Our world is constantly changing - progress is the act of moving forward and embracing the change. Nevertheless, fear is a powerful driver. And anxiety about the unknown is probably the most commonly expressed. I believe the current phenomenon of trying to inhibit and regulate all the "newness" of those seeking ethnic (racial), LGBTQ+, healthcare, and female equity - are most likely the result of our cultural fascination with preserving the status quo. It demands that people go to great lengths to protect it - when there is the threat of change or the loss of something they value. When we look at life from the perspective of deficit instead of abundance, the fear becomes even more real. Hoarding is just one response, as are behaviors designed to grab the attention of peers, family, or even the media.
This tug of war between new and old ways is as old as humanity. It is the reason we have generational putdowns and misunderstandings. And why our society feels so very divided right now.
But, I can also see this antagonism clearly in the teenagers I spend my days with at DRC. Their lives are especially fraught. The very definition of the teen years is - change and inconsistency. The hormonal shifts and their reach for autonomy conflict directly with their desire to crawl back into childhood where decision-making is easy (do I want to wear the blue socks or the yellow ones) - are crazy-making. They seek out self-determination and all the adult things that come with it - yet they are unsure because it is overwhelming, anxiety-inducing, and they have learned through societal training that they can't practice, because making mistakes, the intrinsic way all humans learn - is unacceptable and straight-up bad.
The most common criticisms I hear about teens are their levels of unpredictability and irresponsibility. I am sure you have seen the meme over the past couple of years, "freedom without responsibility is adolescence." Every time I see it on social media, I want to scream. First off, the expression should read, "freedom without responsibility makes you a jerk (or less polite euphemism) no matter your age." Secondly, teens are not lazy, and they don't evade accountability. They are deep thinkers, and yes they are even conscientious, community-oriented, and kind. But, yes, they can also be ruthlessly unrelenting and fearlessly galvanized when they set out to fix injustices in their world.

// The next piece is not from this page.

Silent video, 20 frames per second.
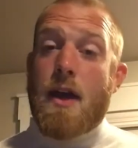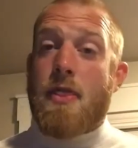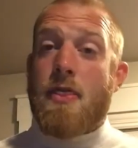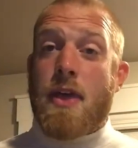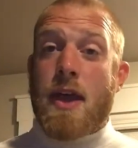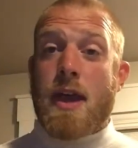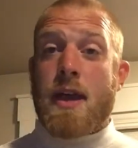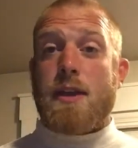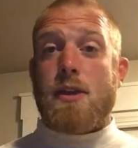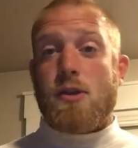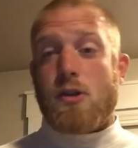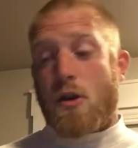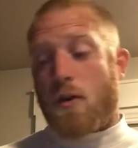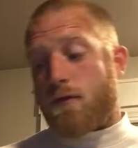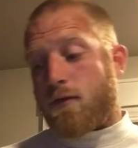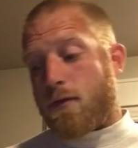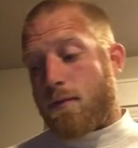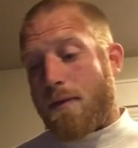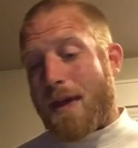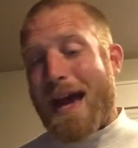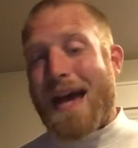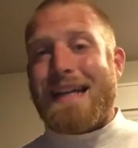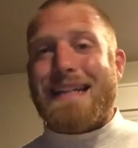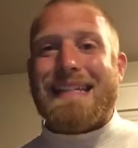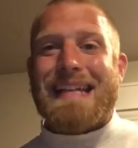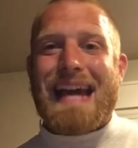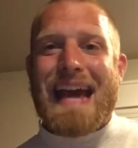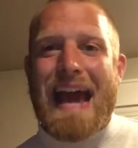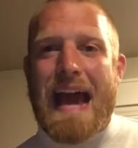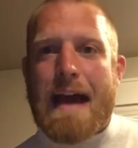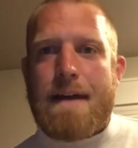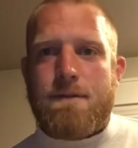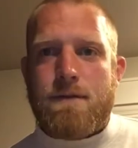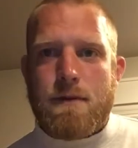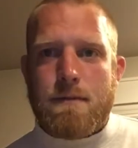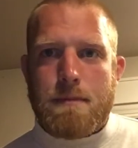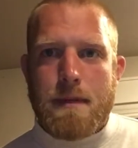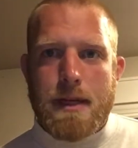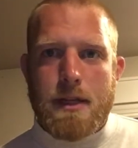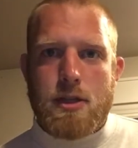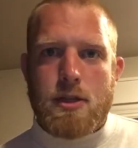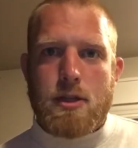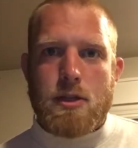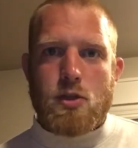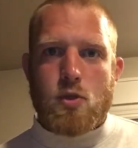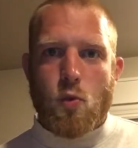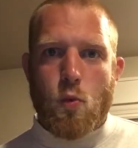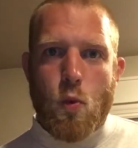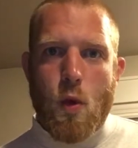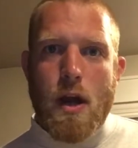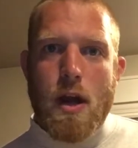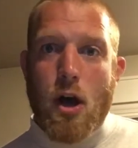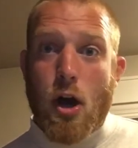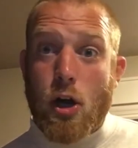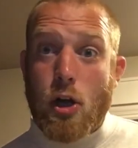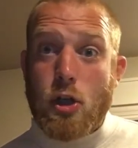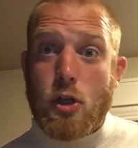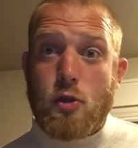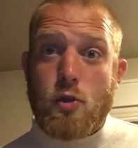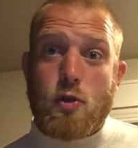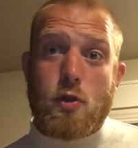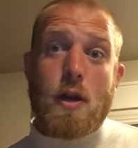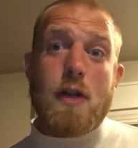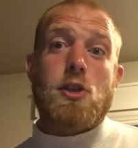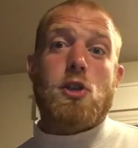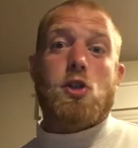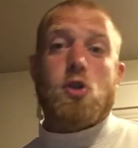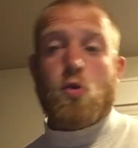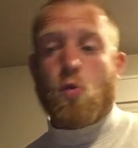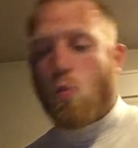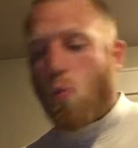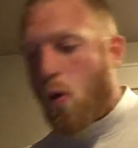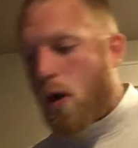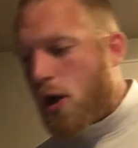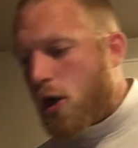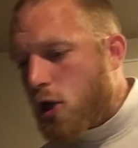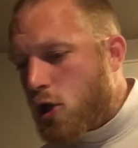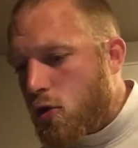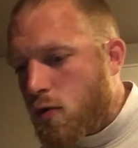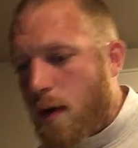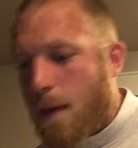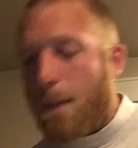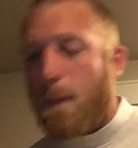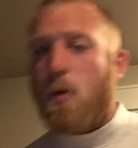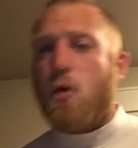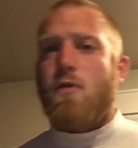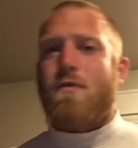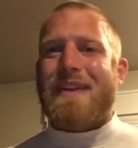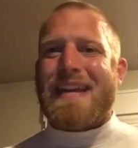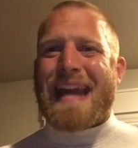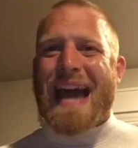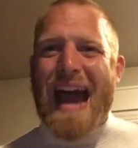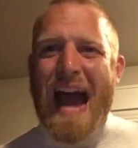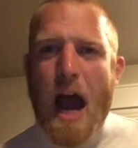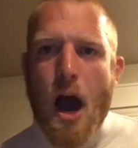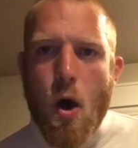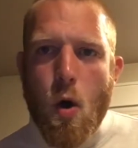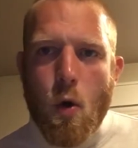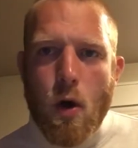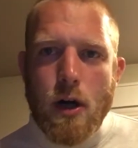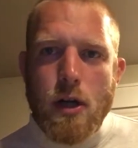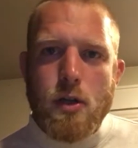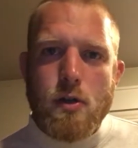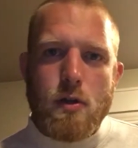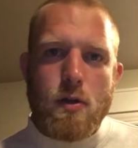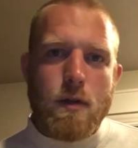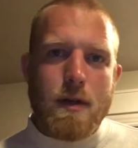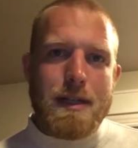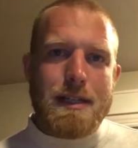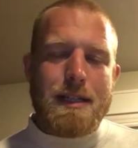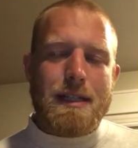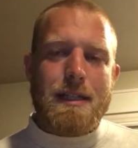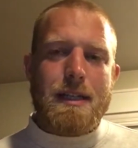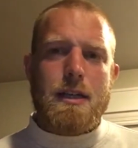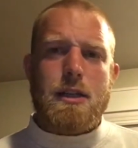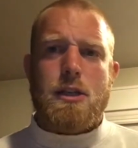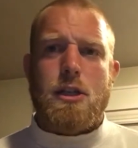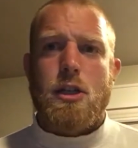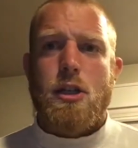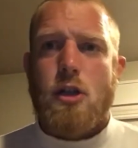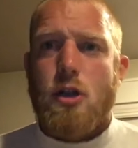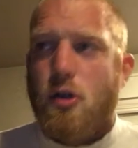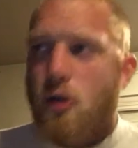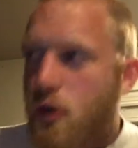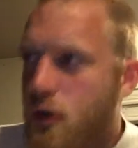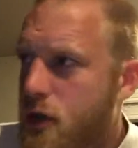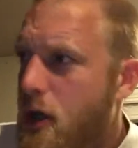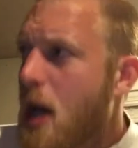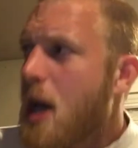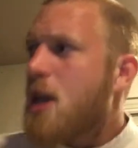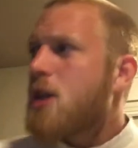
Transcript: Then you go from that to affirmations. What are you trying to do? What are you improving? How are you going to get to your goals?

I spend so much of my time trying to convince the teens in my life that they are not lazy, irresponsible bums just because they are not doing the rote tasks that society expects from them. These stereotypes spread over an entire generation are the source of damage that I see every day. And when people are traumatized or fearful, they are motivated to behave in ways directly in conflict with their innate nature or intentions.

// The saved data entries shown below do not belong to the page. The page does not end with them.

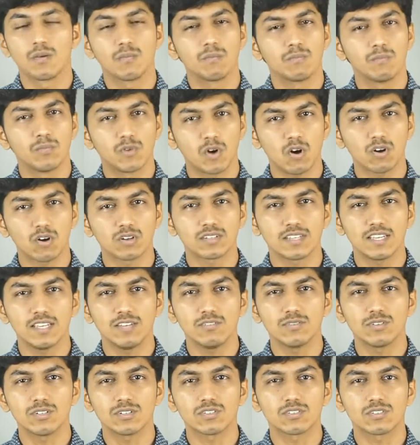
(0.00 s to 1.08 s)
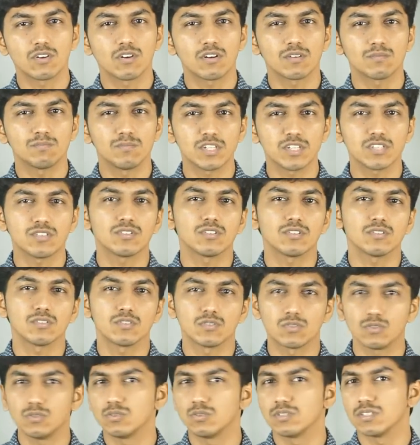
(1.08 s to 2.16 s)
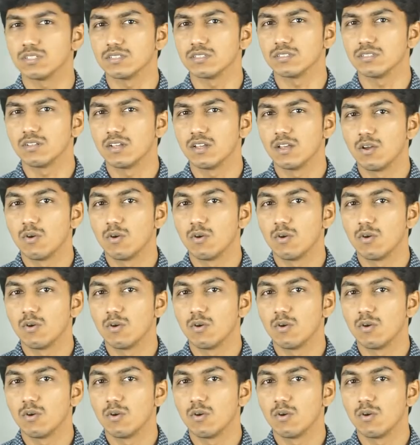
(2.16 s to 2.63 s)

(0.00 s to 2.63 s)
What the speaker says: Broad keywords are best suitedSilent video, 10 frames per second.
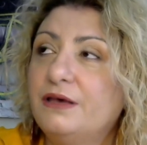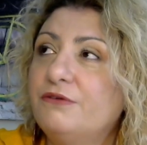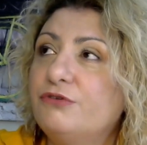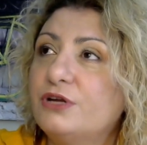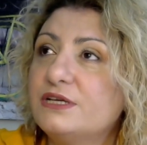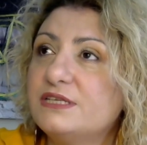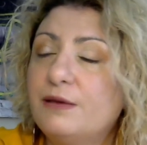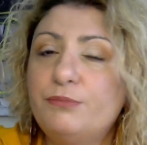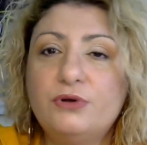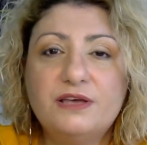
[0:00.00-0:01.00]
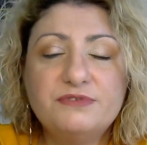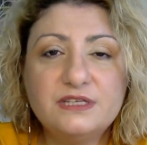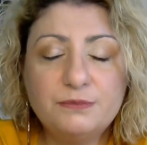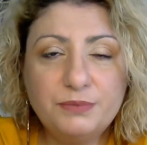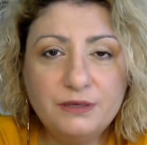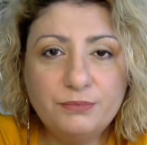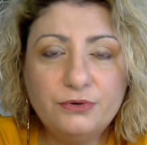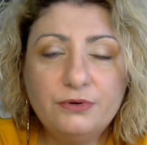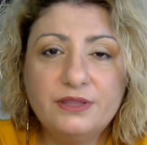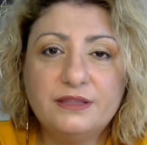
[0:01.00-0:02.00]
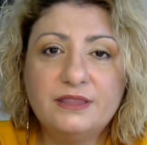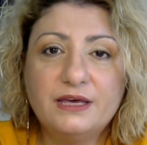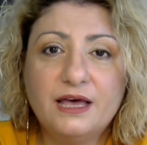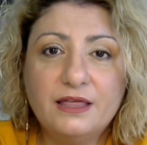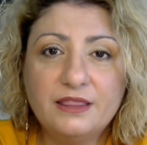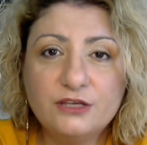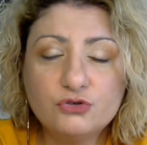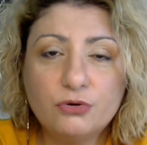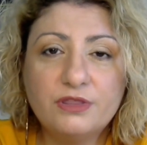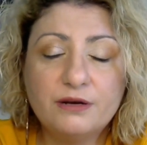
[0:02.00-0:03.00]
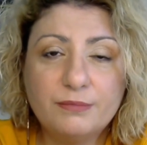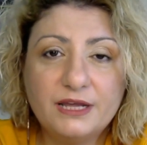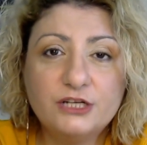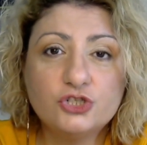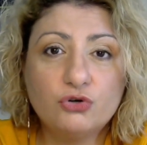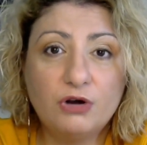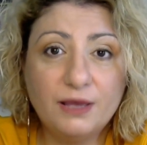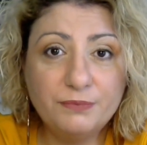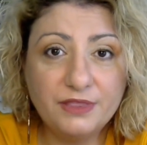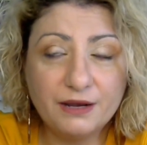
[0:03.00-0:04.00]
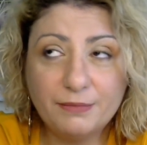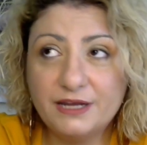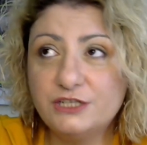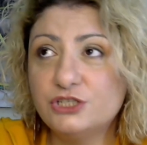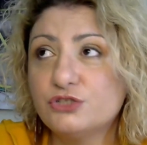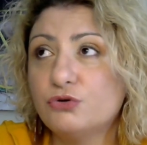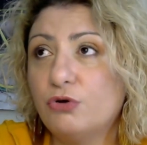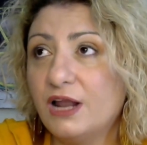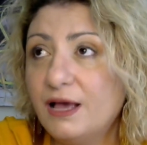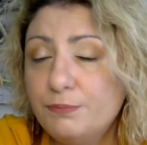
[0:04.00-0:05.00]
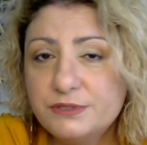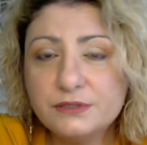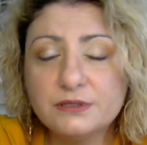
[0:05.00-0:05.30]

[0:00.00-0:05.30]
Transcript: For example, I've seen people that they ha they saw their marriage collapse, their marriages collapse.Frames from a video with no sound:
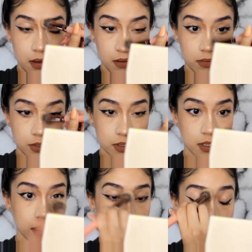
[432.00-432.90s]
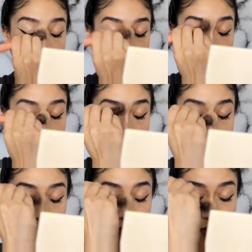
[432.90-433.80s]
And we're just gonna blend
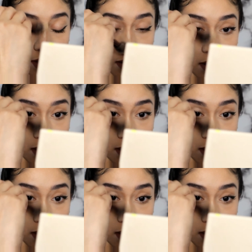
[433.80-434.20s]
this and blend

Weekly Creative Meditation
The first DRC-East fundraiser is live! Please click the link and share with your network! You can also join the DRC East Fundraising FB Group to follow the action. The person running the Thirty-One fundraiser for us is donating her entire commission! We are immensely grateful for her generosity.

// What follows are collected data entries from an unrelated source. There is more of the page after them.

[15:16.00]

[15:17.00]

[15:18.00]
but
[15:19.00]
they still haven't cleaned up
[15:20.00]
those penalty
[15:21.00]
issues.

Our goal with this series of fundraisers and the culminating craft show/live music event May 21st is to raise the $60k needed to purchase the church that the East Peeps are currently renting. Owning it would allow us to use the space more effectively and use our creative talents to personalize it. The East kids also envision making it into a community cultural and creative resource center. It will be a place to invite local people to participate in artistic and educational events. Their first idea is to have a monthly brown-bag lunch film series. The Resource Center could also host guest speakers, live music events, and art shows.